Assembly One Pavilion | Yale School of Architecture first-years

The result of groundbreaking computational and material sciences, the ‘Assembly One’ pavilion was created by first-year students from Yale School of Architecture as part of a 40 year tradition at the school where first-years come together and design/build a house. Students participated in a seminar and design studio focusing on alternative ways in which contemporary buildings can be put together and how advances in material sciences and computational techniques can inform and assist this process. A statement from the students reads, We treated the tenets of digital fabrication as basic assumptions – our ability to efficiently produce variable and unique components and the cultural implications of moving beyond standardized manufacturing.

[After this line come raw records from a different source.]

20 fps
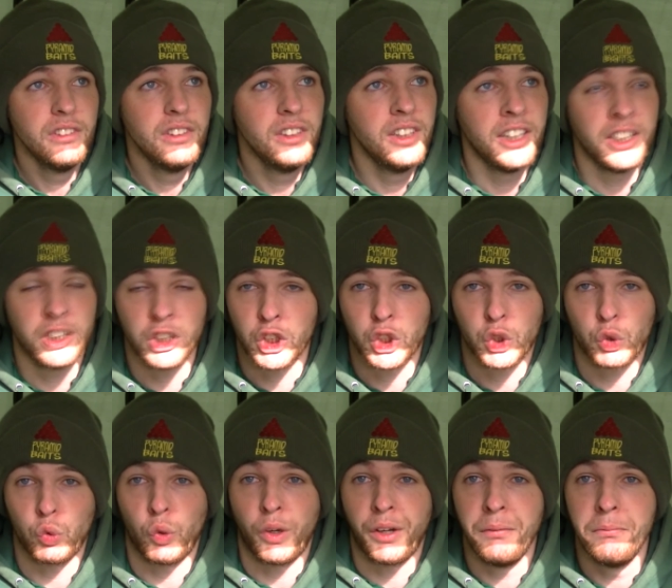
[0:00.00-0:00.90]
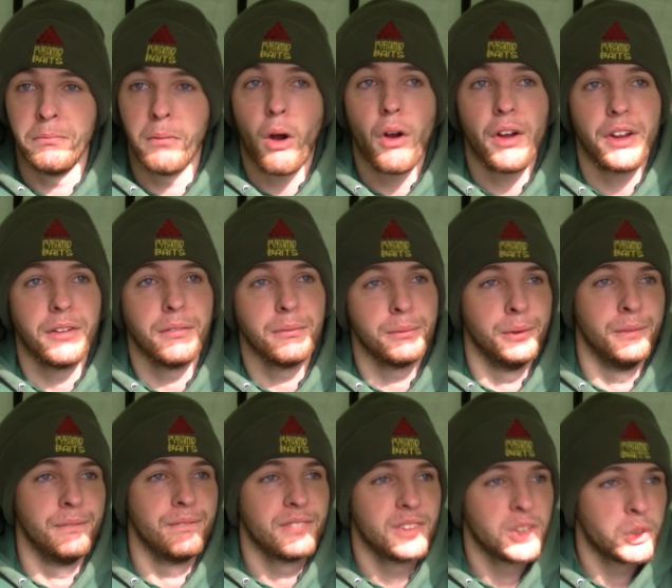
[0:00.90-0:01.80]
you just screamed bite. But
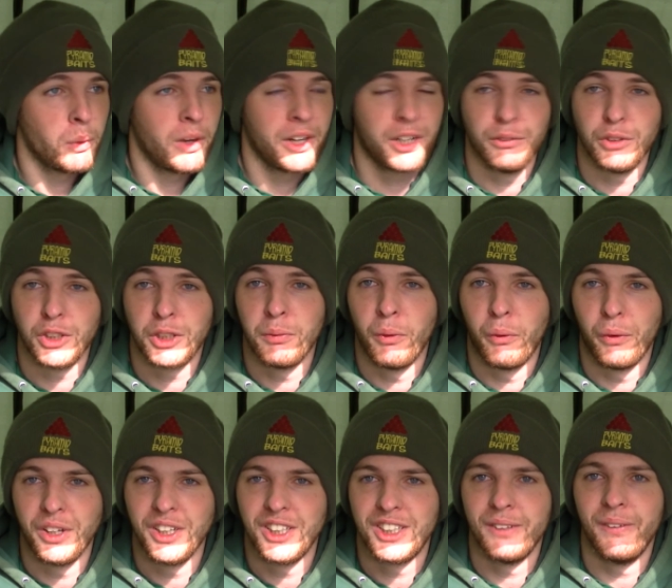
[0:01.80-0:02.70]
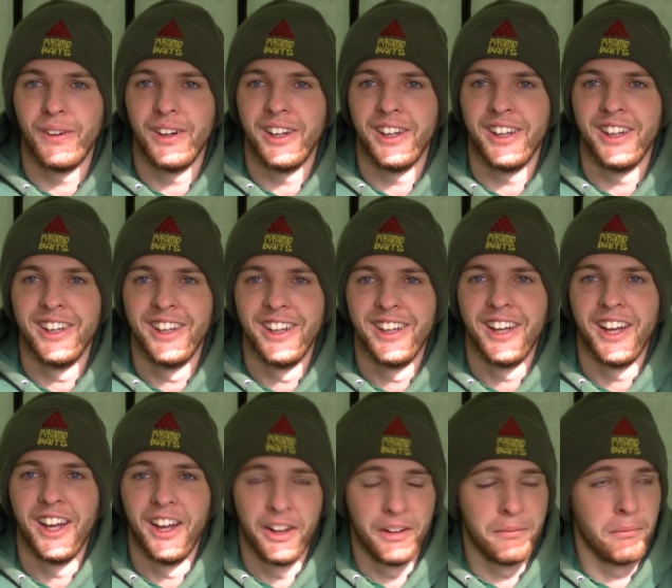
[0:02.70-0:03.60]
to wake up this morning to
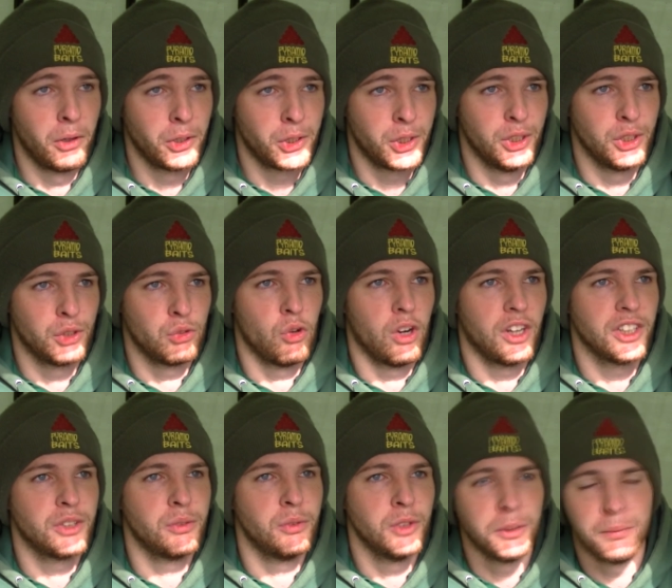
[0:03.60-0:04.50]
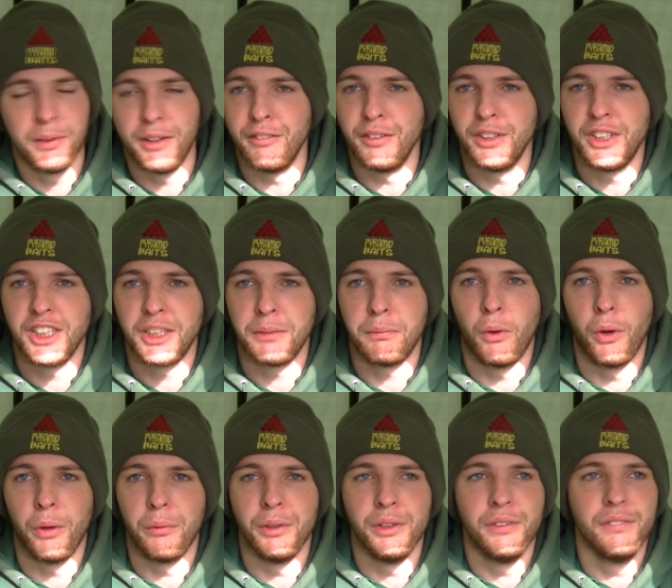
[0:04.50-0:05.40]
motionless rods was a bit of a
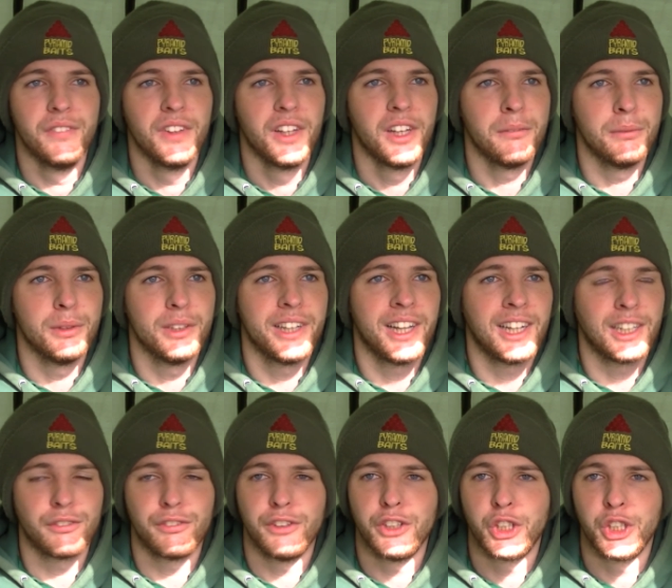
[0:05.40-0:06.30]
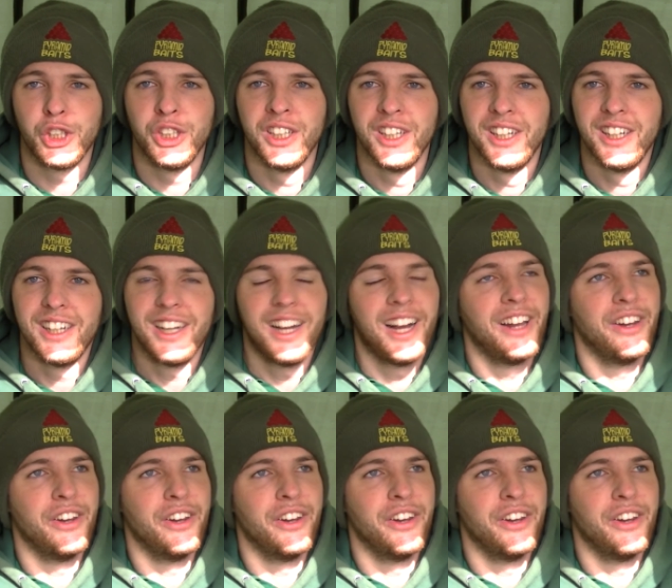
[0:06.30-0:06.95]
disappointment. But that's fishing, and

But, we were less concerned with the uniqueness of the objects we created than on the novel types of tectonic expression they allowed.

photography by © Chris Morgan

Designed to act as an information center for New Haven’s summer International Festival of Arts and Ideas, the students used three fundamentals to guide their process: Dynamism, Visual Transparency, and Visual Density. The pavilion is dynamic in its form and ‘presentation’- solid and massive for one point-of-view, almost weightless and entirely porous from another. It has visual transparency by way of the thousands of thin aluminum sheets from which it is formed. These open up on two sides for ventilation and security and funnel views towards the main stage. And visual density. Again, the panels. These shift in color and reflection as one moves around the structure, creating an incredibly dense and ‘deep’ field of view. The pavilion was on display and functional through June.